また新築やフルリノベーション向けの情報になりますが、ダウンライトのLEDはとても安いのでおすすめです。電球と照明器具が一体型になったもので、電球の交換はできませんが10年以上持ちます。なお共有部分(街灯・エントランス・廊下等)はむしろ積極的にLEDを取り入れています。その方がコストダウンになります。

○照明の種類

・シャンデリア
・シーリングライト
・ペンダント
・ブラケット
・スポットライト
・ダウンライト
・エクステリアライト

○明るさの基準

白熱電球ワット(w)

LEDルーメン(lm)

~4.5畳

180w

2200~3200lm

~6畳

180w~240w

2700~3700lm

~8畳

240w~320w

3300~4300lm

~10畳

320w~400w

3900~4900lm

~12畳

400w~500w

4500~5500lm

~14畳

500w~600w

5100~6100lm

次は「灯りの色」の選び方です。灯りの色には、次の3種類があります。

○昼光色
最も明るく感じるのは三波長の昼光色です。すがすがしい爽やかな光で、クールな印象です。ただ青みがかっているため寒々しく感じます。生肉やお刺身(赤身)の色が黒ずんで見えてしまうので、台所や食卓の上には向きません。

○昼白色
どこの場所でも無難なのは三波長の昼白色です。白い自然な光で、明るさも十分にあります。イメージでいうと、いきいきとした明るさです。

○電球色
同じく三波長の電球色ですが、これは暖かみのあるオレンジ色の光です。イメージでいうと、落ち着いた雰囲気の光です。お部屋でリラックスしたい方にはこちらがおすすめの色です。
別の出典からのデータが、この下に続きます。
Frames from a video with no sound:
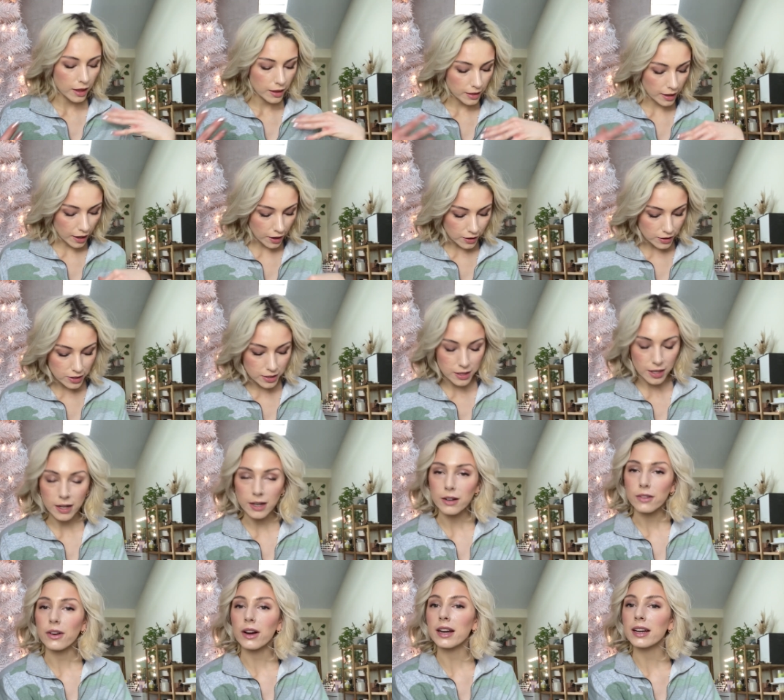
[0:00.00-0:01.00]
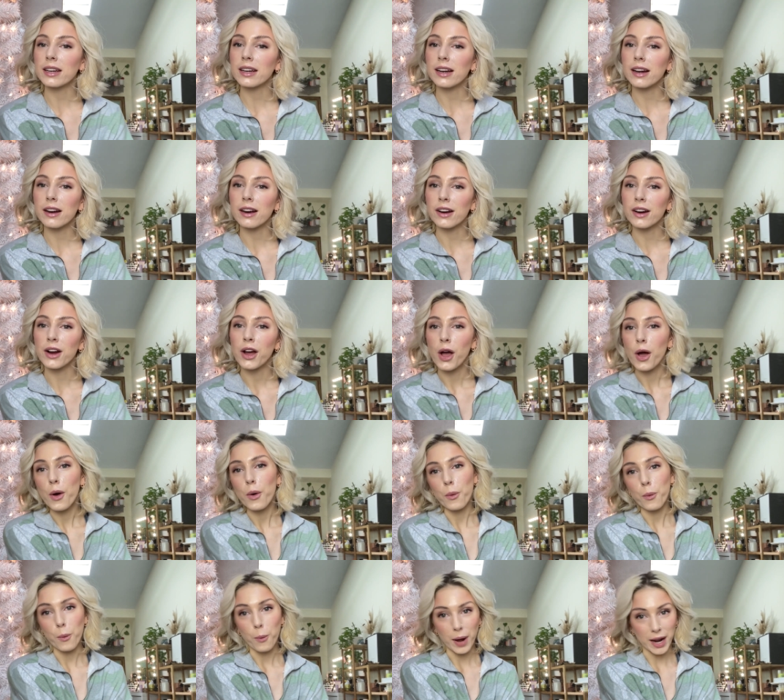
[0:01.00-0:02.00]
They're sitting right here
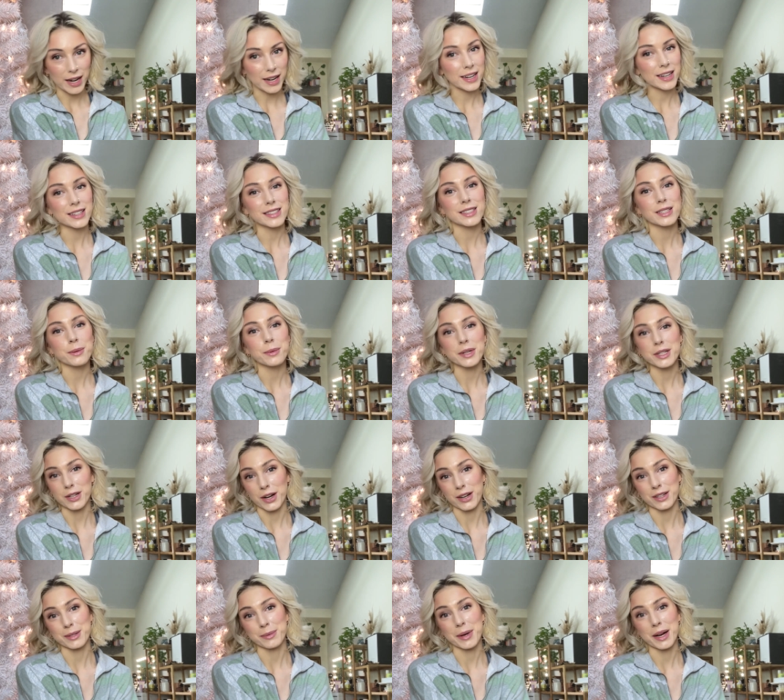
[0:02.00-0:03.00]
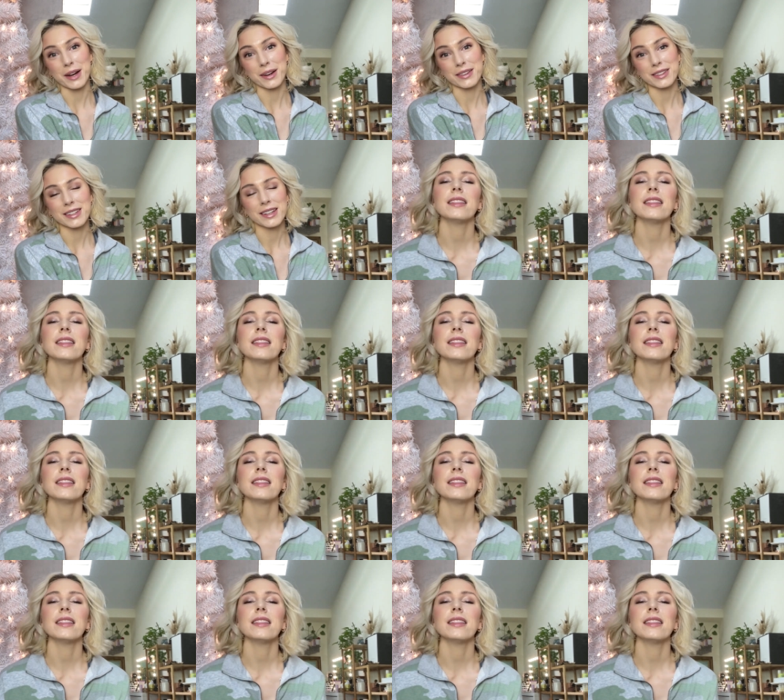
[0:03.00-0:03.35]
waiting to be talked about.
明るさについてはメーカーカタログに白熱60w相当というように表記されている場合があります。また、電球型のLEDランプに取り換える場合は、取付口に合ったサイズを選びましょう。照明器具によりますが、一般的には次の2タイプです。

① 一般電球タイプ「E26口金」(26mm)
② 小電球タイプ「E17口金(17mm)

シャンデリア球のようなより小さいE12,E11などもあります。